Stored data entries:
=== Section Start ===
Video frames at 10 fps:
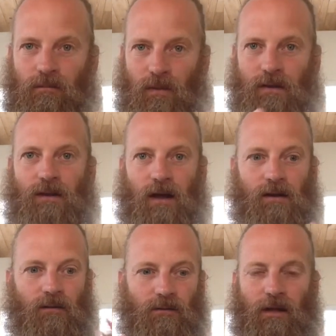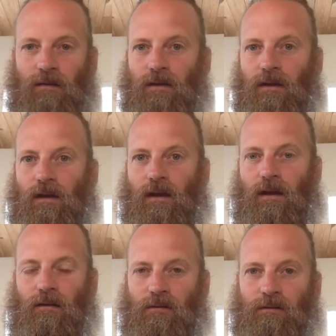My daughter was
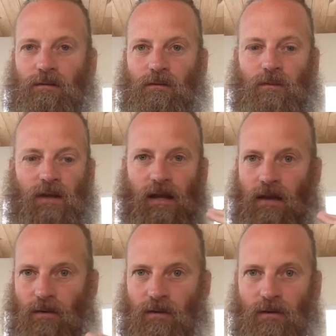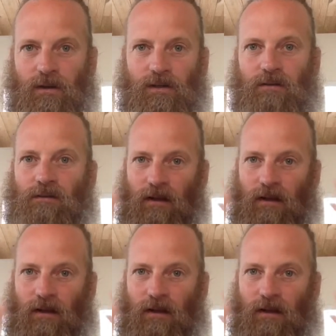living with me and having her issues,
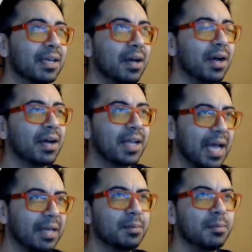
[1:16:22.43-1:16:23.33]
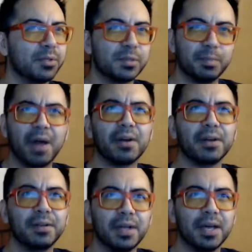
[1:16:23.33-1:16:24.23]
kind of most
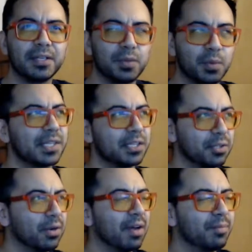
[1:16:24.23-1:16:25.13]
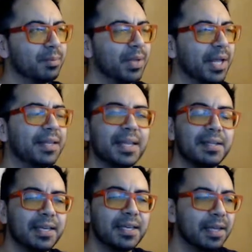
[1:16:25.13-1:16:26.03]
modern twin stick shooter I've been playing
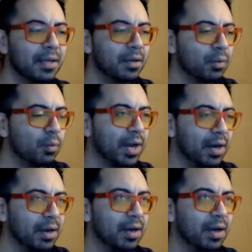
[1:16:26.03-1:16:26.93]
lately, where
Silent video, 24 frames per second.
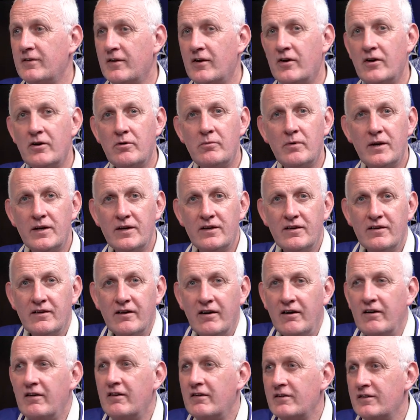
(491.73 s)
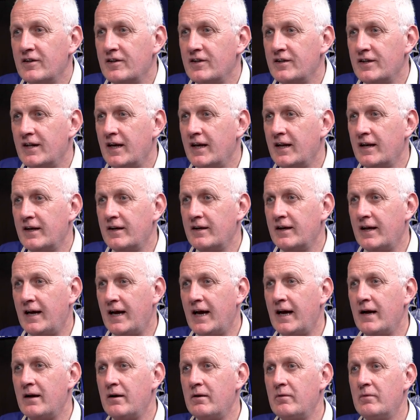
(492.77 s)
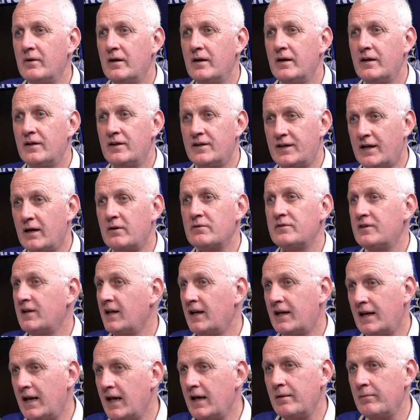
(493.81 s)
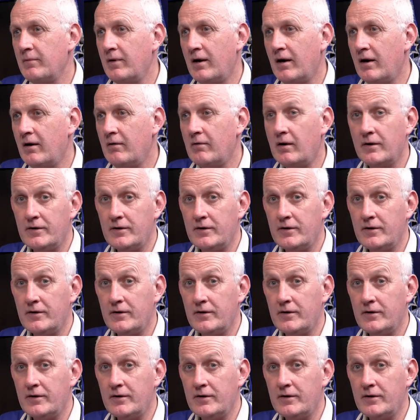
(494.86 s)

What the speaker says: And I always can't understand how Celtic let him go.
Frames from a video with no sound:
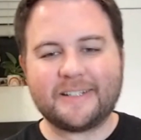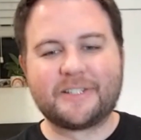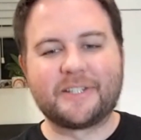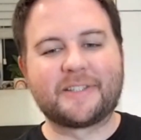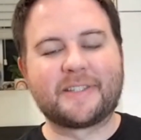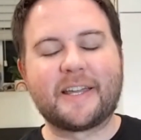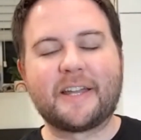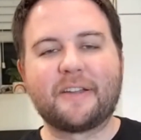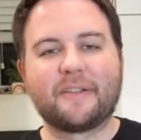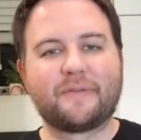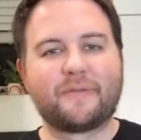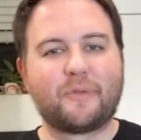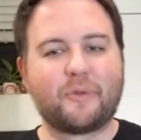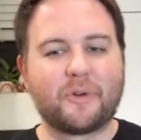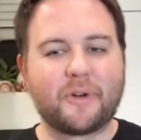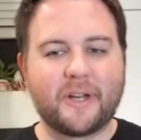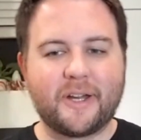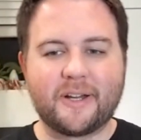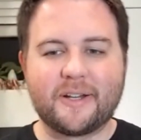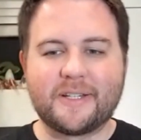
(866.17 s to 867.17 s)
just signed a
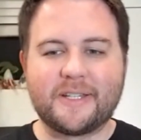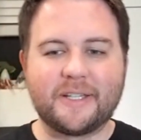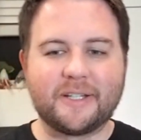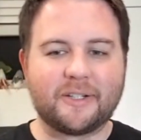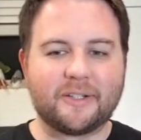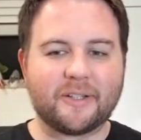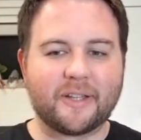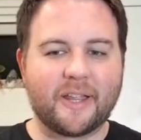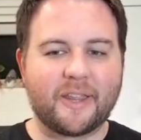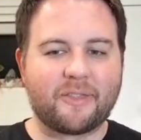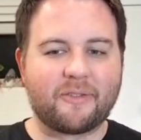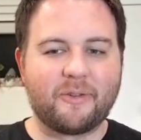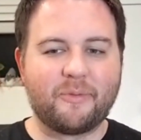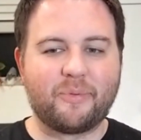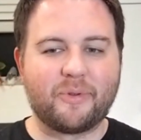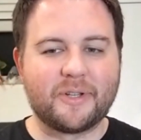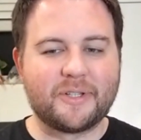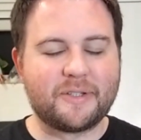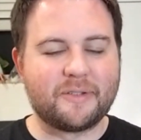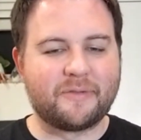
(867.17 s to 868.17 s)
four-year deal at three
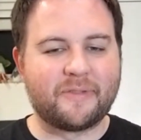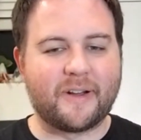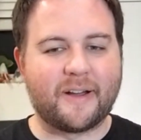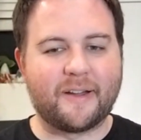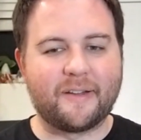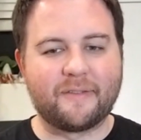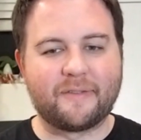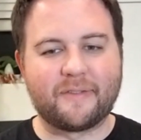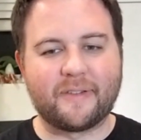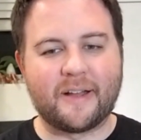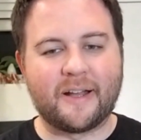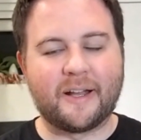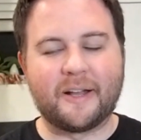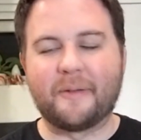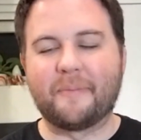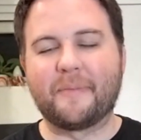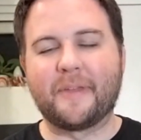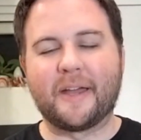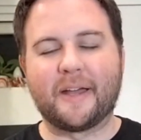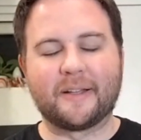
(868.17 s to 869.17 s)
point two five.
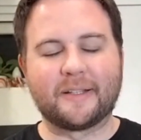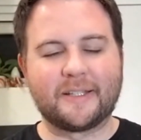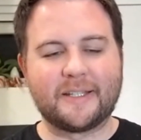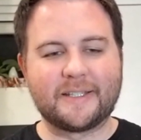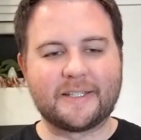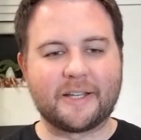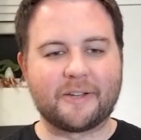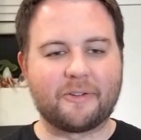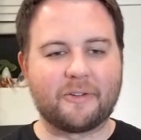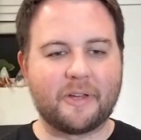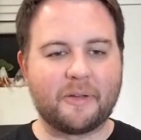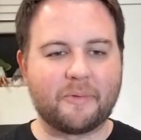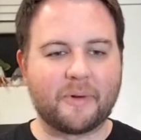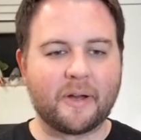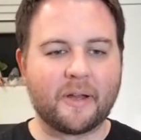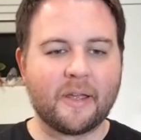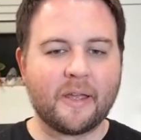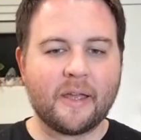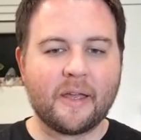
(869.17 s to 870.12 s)
Um, yeah, he's not going anywhere.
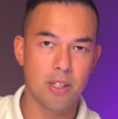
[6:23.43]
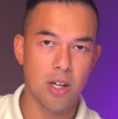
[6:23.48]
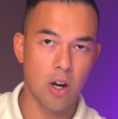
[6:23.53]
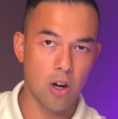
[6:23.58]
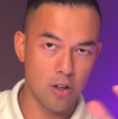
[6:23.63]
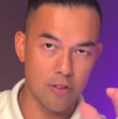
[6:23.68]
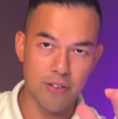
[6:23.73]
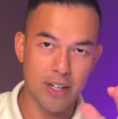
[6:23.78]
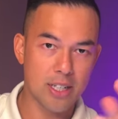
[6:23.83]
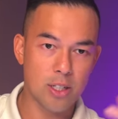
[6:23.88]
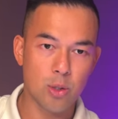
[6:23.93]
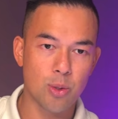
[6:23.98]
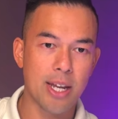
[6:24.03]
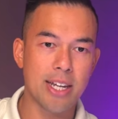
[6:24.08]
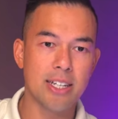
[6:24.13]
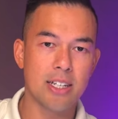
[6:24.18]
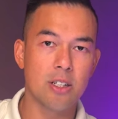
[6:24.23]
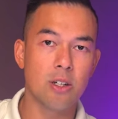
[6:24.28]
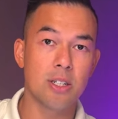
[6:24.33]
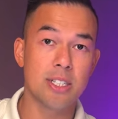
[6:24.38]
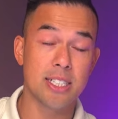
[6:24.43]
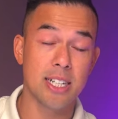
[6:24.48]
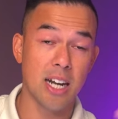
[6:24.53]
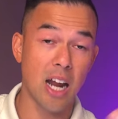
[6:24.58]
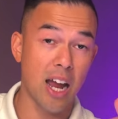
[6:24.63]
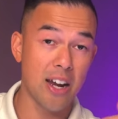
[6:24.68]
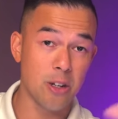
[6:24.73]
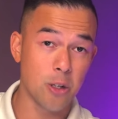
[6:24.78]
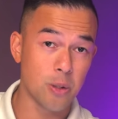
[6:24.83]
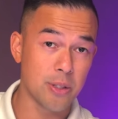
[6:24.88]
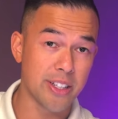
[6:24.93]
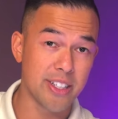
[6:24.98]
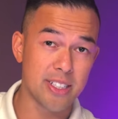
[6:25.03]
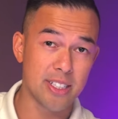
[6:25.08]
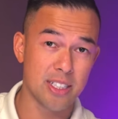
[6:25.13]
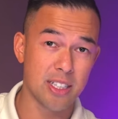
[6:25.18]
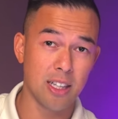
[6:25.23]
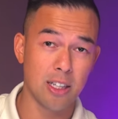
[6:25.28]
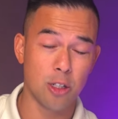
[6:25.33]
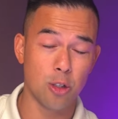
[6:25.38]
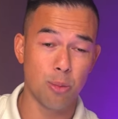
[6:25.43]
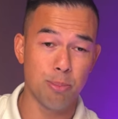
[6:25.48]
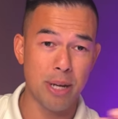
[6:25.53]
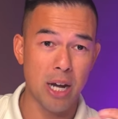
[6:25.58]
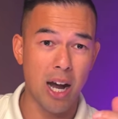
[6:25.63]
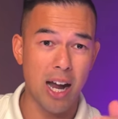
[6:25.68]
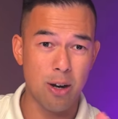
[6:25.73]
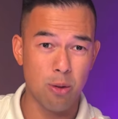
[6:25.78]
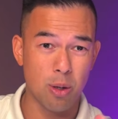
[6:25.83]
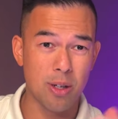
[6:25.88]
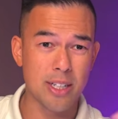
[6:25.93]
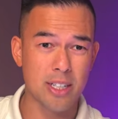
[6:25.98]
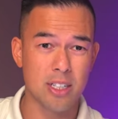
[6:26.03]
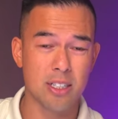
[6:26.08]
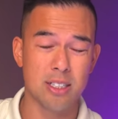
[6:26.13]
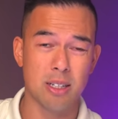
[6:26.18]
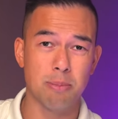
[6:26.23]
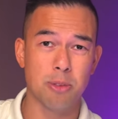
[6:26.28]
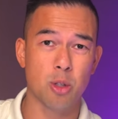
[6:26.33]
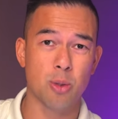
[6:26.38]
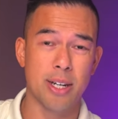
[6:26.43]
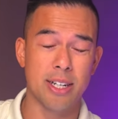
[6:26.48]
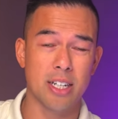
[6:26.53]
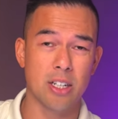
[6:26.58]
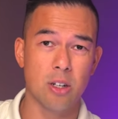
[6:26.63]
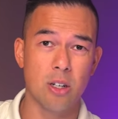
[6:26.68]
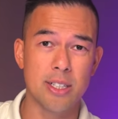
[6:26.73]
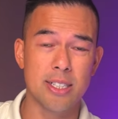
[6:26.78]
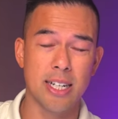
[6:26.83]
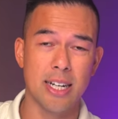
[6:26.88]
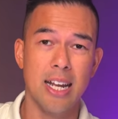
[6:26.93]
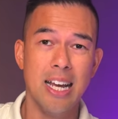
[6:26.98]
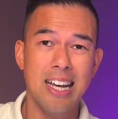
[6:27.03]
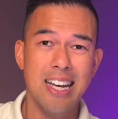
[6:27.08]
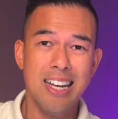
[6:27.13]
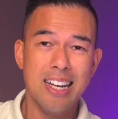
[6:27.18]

over creating content, I know this is a little bit ironic because I'm creating content,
=== Section End ===
What the task requires | Give the data above again, exactly, with every picture removed.

Answer to the exercise |
Video frames at 10 fps:
My daughter was
living with me and having her issues,
[1:16:22.43-1:16:23.33]
[1:16:23.33-1:16:24.23]
kind of most
[1:16:24.23-1:16:25.13]
[1:16:25.13-1:16:26.03]
modern twin stick shooter I've been playing
[1:16:26.03-1:16:26.93]
lately, where
Silent video, 24 frames per second.
(491.73 s)
(492.77 s)
(493.81 s)
(494.86 s)

What the speaker says: And I always can't understand how Celtic let him go.
Frames from a video with no sound:
(866.17 s to 867.17 s)
just signed a
(867.17 s to 868.17 s)
four-year deal at three
(868.17 s to 869.17 s)
point two five.
(869.17 s to 870.12 s)
Um, yeah, he's not going anywhere.
[6:23.43]
[6:23.48]
[6:23.53]
[6:23.58]
[6:23.63]
[6:23.68]
[6:23.73]
[6:23.78]
[6:23.83]
[6:23.88]
[6:23.93]
[6:23.98]
[6:24.03]
[6:24.08]
[6:24.13]
[6:24.18]
[6:24.23]
[6:24.28]
[6:24.33]
[6:24.38]
[6:24.43]
[6:24.48]
[6:24.53]
[6:24.58]
[6:24.63]
[6:24.68]
[6:24.73]
[6:24.78]
[6:24.83]
[6:24.88]
[6:24.93]
[6:24.98]
[6:25.03]
[6:25.08]
[6:25.13]
[6:25.18]
[6:25.23]
[6:25.28]
[6:25.33]
[6:25.38]
[6:25.43]
[6:25.48]
[6:25.53]
[6:25.58]
[6:25.63]
[6:25.68]
[6:25.73]
[6:25.78]
[6:25.83]
[6:25.88]
[6:25.93]
[6:25.98]
[6:26.03]
[6:26.08]
[6:26.13]
[6:26.18]
[6:26.23]
[6:26.28]
[6:26.33]
[6:26.38]
[6:26.43]
[6:26.48]
[6:26.53]
[6:26.58]
[6:26.63]
[6:26.68]
[6:26.73]
[6:26.78]
[6:26.83]
[6:26.88]
[6:26.93]
[6:26.98]
[6:27.03]
[6:27.08]
[6:27.13]
[6:27.18]

over creating content, I know this is a little bit ironic because I'm creating content,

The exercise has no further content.